Of course, it would be a bummer if it turned out that the thief is a North Korean or a Russian or a Chinese, or some other rogue state-controlled entity, with no extradition threat applying to them. 

But mostly the fingers are pointing at none other than FTX insiders including Sam Bankman-Fried.

How did the collapse take place: The downfall started on November 2, when CoinDesk published the balance sheet of another Sam Bankman-Fried entity called Alameda Research. 

  • Alameda Research is the sister company of FTX that operated as its trading firm. Alameda's balance sheet showed the $8 billion black hole.
  • Also, it turns out Alameda used FTX's own cryptocurrency called FTT to take out loans for FTX.
  • This netizen describes the financial "orgy" better:

  • Basically, FTX makes FTT tokens, Alameda buys them at a super cheap price, FTX pumps FTT and Alameda uses FTT on FTX to borrow "real" assets of FTX's customer deposits. 
  • It is like printing paper money thinking you will have a lot of money, but that's not how it works when the paper doesn't have any backup value. 
  • Now, Binance also offered to bail out FTX by buying the company, only to back out just a day later. 

That's how all hell broke loose. 

The juicy part of the story: Okay, so the above was too much number and boring investment talk. Let's get to the interesting part about the story of its founders and core members.

  • FTX was started by Wall Street investor Sam Bankman-Fried and ex-Google employee Gary Wang in 2019. 
  • Before FTX's fallout, 30-year-old SBF (short for Sam Bankman-Fried) was the charming man in the crypto world, being called stuff like King of Cryptos, Cypto's White Knight, modern-day JP Morgan, etc, etc…
  • He was so charming that he played an intense game of League of Legends battle during a high-level video conference with Sequoia Capital (which Sequoia gushed about in a now-deleted blog post) and still got $210 million in investment a while ago. 
  • Sequoia Capital has since announced that it is writing off its FTX investment as a loss.
  • Now, FTX is being described to have been run by a gang of kids in the Bahamas, 9 of whom lived together and also allegedly dated each other. 

In the eye of the storm are Gary Wang, SBF, Nishad Singh (yes, Indian-origin) and Caroline Ellison, CEO of Alameda (who dated SBF on and off).

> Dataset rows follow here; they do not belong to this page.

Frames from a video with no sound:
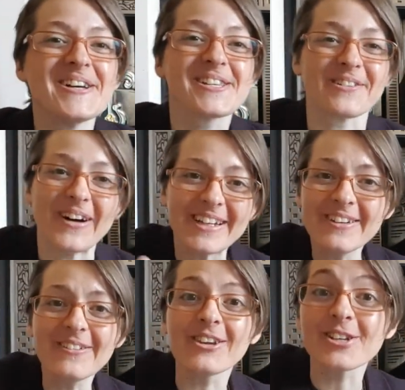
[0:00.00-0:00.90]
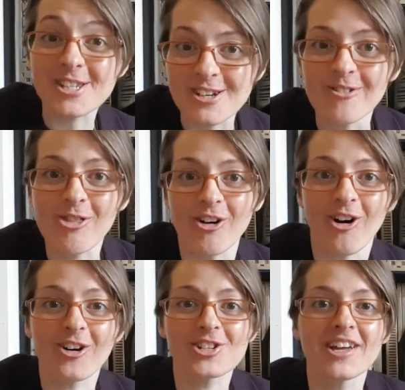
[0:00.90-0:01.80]
So when you lasso a
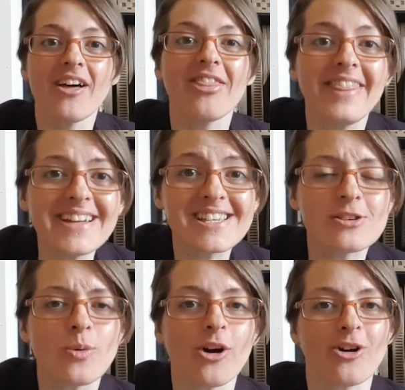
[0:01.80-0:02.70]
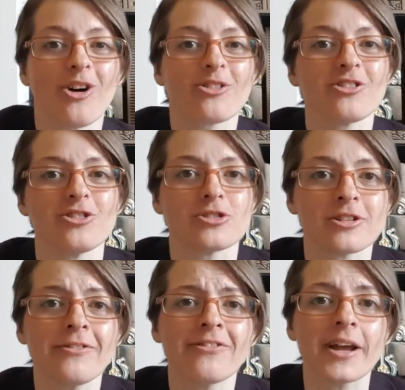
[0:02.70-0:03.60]
thought, this is what causes you
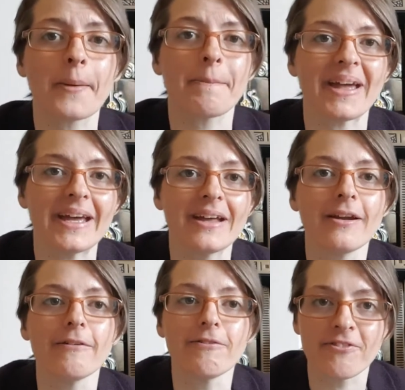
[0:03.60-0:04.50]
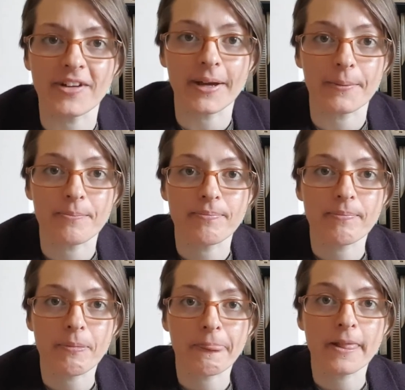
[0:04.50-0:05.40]
suffering, pain and fear.
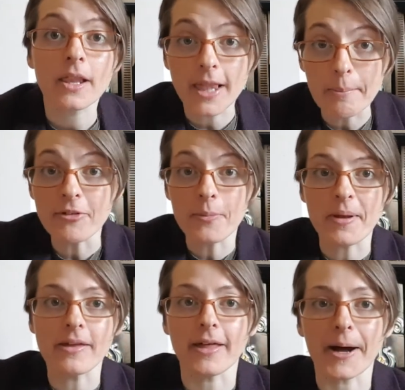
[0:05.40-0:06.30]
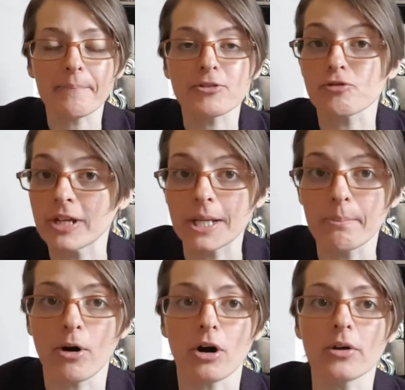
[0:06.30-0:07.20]
Let me repeat that. It's really
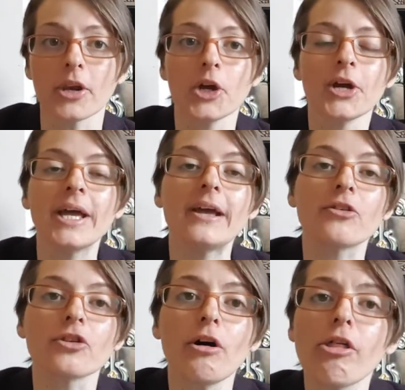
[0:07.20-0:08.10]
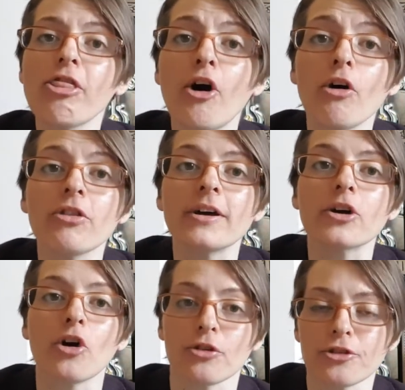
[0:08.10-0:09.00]
important. It is not a thought
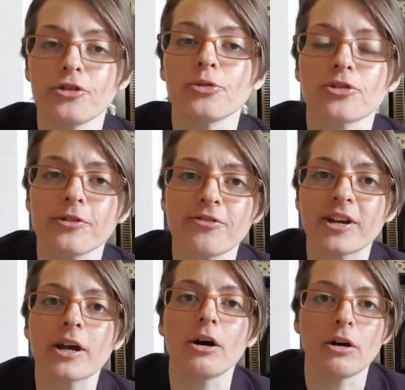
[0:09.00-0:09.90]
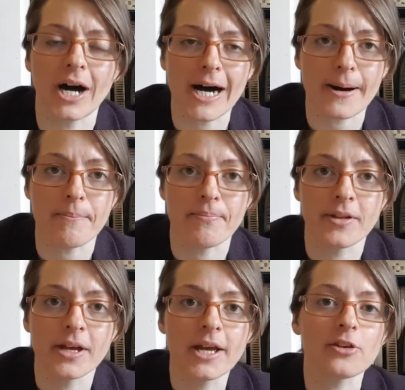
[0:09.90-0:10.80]
that causes you suffering or harm.
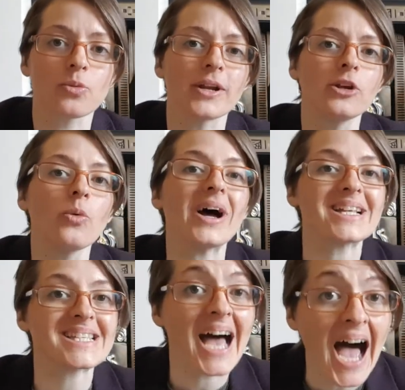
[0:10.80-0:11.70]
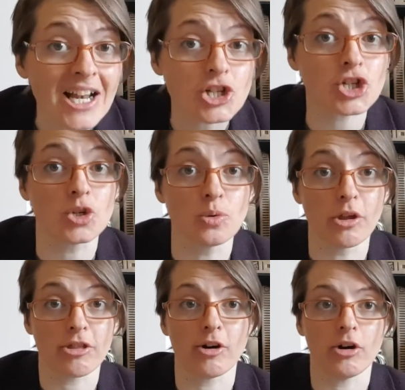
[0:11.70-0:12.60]
It's when you attach to
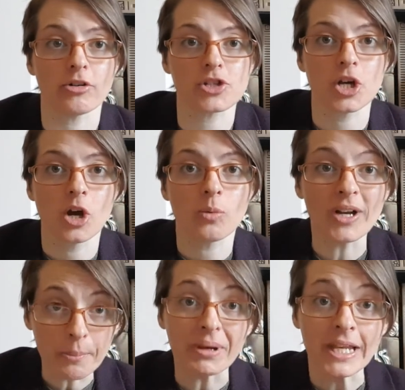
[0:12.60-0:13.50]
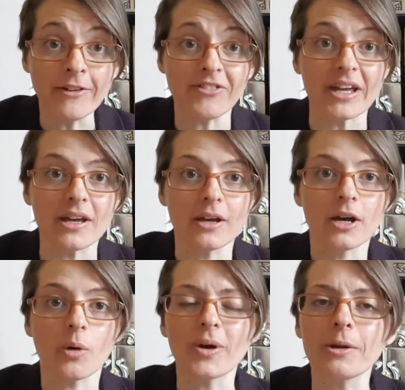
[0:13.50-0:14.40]
the thought, when you believe it,
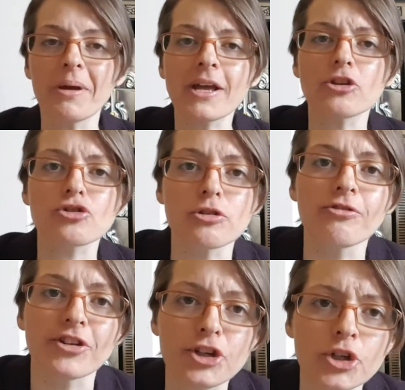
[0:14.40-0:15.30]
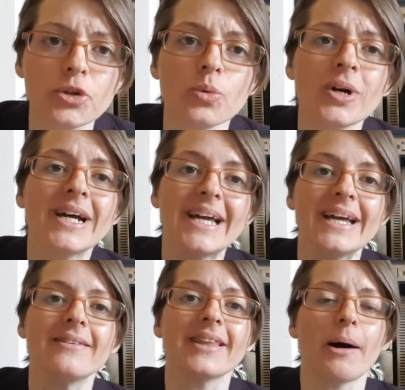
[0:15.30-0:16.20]
and when you make it true for you
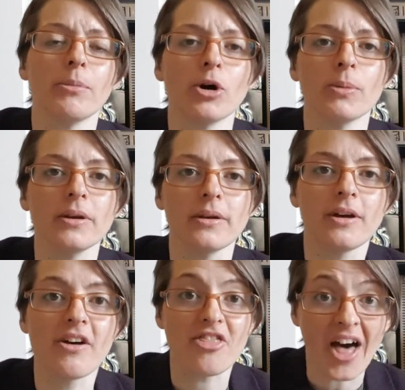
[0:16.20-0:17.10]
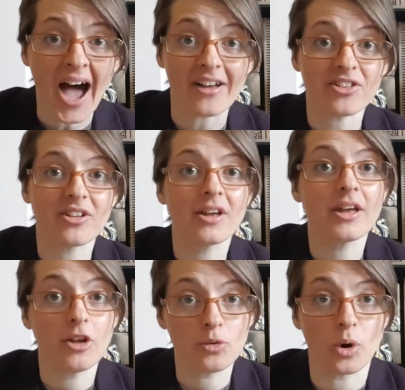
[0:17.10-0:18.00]
in that moment. That
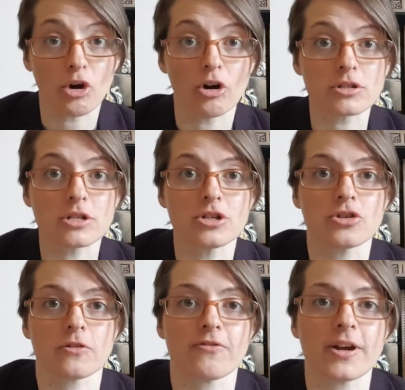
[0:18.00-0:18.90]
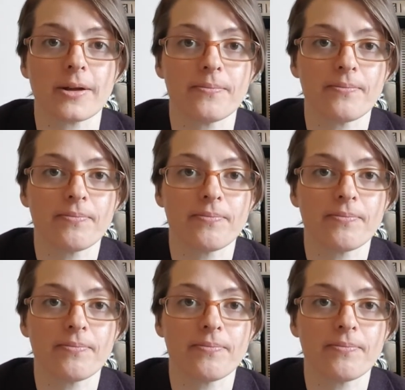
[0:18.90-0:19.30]
is what causes you suffering.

Gary, Nishad and Sam control the code, the exchange's matching engine and funds. If they moved them around or input their own numbers, I'm not sure who would notice.
- CoinDesk quoted an unnamed person familiar with the situation
  • Reportedly, SBF had access to a "back door" built into the FTX system from which he could have moved money without alerting other employees. 
  • So, naturally, all the fingers are currently pointing toward the insiders. 
  • SBF and another company exec are currently under the supervision of the government in the Bahamas, and cannot leave the country.

Fun fact: SBF apparently offered to help Elon Musk buy Twitter, but the world's richest man felt something off about the 30-year-old and declined his offer. 

FTX had also signed a global partnership with the International Cricket Council (ICC). FTX's logos were recently displayed during the T20 World Cup. However, the company's logo was taken down from the sponsors' logo background, Dugouts and boundary triangles after the company declared bankruptcy.   

FTX has a new CEO in John Ray III, a restructuring expert. Meanwhile, Sam Bankman-Fried says he's very sorry. 

The question that remains to be answered: Will FTX's downfall create a ripple effect in the crypto world?